Abbiamo aperto questa indagine nel 2014. La Watchtower ha quindi avviato contro di noi quello che si è rivelato essere un lungo contenzioso. Abbiamo difeso con fermezza la nostra posizione. Abbiamo fatto bene ad aprire l’inchiesta. Abbiamo vinto il nostro caso in ogni tribunale che ha analizzato la questione, per ultimo la Corte d’Appello. La Watchtower ha poi deciso di cercare di fare appello alla Corte Suprema. Sono lieto di dirvi che ho appreso oggi che la Corte Suprema ha respinto la richiesta.
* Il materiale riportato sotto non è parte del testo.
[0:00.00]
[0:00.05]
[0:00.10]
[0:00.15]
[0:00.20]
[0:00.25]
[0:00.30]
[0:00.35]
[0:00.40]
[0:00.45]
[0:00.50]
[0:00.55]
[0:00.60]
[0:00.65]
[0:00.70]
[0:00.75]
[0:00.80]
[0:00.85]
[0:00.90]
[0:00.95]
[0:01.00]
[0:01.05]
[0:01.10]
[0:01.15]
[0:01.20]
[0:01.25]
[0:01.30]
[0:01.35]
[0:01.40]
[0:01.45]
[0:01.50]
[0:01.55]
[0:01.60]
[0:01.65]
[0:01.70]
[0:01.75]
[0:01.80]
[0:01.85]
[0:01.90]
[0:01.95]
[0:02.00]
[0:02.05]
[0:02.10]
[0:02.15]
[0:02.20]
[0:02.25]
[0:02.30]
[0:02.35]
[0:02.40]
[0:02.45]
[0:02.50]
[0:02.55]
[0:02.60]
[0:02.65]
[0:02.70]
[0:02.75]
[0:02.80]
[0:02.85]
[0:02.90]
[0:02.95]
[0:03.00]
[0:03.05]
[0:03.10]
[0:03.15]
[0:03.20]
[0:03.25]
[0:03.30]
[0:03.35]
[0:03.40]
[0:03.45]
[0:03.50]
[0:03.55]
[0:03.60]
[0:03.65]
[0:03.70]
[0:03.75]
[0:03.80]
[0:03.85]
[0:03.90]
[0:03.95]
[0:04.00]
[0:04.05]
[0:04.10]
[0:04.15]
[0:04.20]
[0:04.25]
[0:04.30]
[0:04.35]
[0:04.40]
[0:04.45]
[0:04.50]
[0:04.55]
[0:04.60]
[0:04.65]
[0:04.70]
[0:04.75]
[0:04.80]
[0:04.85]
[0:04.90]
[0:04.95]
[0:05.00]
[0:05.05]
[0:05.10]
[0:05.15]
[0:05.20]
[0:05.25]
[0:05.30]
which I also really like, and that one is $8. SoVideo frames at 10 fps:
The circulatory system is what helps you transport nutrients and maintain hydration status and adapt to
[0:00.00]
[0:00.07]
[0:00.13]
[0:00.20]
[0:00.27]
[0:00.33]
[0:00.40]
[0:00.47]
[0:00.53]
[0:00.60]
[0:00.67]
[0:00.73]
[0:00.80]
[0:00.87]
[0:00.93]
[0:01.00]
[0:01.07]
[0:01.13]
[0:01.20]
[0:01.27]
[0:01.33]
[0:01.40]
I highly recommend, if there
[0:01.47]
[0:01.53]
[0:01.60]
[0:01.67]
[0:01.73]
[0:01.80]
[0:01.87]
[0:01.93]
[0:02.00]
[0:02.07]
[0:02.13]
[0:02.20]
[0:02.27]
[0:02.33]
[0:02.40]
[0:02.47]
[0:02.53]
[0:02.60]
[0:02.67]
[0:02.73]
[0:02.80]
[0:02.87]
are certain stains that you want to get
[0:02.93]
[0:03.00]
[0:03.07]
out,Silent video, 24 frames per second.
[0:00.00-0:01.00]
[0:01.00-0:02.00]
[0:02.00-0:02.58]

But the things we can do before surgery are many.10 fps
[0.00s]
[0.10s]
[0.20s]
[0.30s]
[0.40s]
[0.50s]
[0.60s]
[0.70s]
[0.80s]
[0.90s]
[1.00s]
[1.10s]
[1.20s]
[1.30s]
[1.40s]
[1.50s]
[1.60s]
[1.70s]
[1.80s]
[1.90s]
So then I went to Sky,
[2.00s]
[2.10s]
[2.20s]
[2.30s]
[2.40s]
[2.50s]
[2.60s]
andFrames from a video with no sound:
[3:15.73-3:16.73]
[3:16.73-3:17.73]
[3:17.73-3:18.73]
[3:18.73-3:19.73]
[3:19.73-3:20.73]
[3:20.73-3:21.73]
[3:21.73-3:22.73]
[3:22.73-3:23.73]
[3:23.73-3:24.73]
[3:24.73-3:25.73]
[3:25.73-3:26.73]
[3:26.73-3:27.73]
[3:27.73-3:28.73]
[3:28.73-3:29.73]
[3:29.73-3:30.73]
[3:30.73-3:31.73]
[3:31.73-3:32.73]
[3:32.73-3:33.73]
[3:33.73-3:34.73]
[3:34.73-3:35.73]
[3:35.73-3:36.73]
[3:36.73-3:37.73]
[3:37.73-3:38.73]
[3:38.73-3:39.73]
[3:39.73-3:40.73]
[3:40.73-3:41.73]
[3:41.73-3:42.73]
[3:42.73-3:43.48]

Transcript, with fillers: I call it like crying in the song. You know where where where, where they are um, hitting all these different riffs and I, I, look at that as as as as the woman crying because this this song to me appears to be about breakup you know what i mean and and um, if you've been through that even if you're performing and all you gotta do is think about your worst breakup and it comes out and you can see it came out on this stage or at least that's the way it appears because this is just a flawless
Ciò significa che non ci sono più possibilità di ricorso disponibili alla Watchtower. Siamo quindi intenzionati a fare quello che abbiamo fatto dal 2014 e continuare con le nostre inchieste.

Questa è un’ottima notizia, poichè significa che la Commissione sarà ora in grado di svolgere un’indagine completa non solo sulle accuse inquietanti riguardanti la Congregazione di New Moston, ma anche della più ampia condotta della Watchtower per quanto riguarda la salvaguardia dei bambini.

Visti i risultati preoccupanti, per la Watchtower, della Royal Commission Australiana del 2015 sullo stesso argomento, tale indagine non può più aspettare.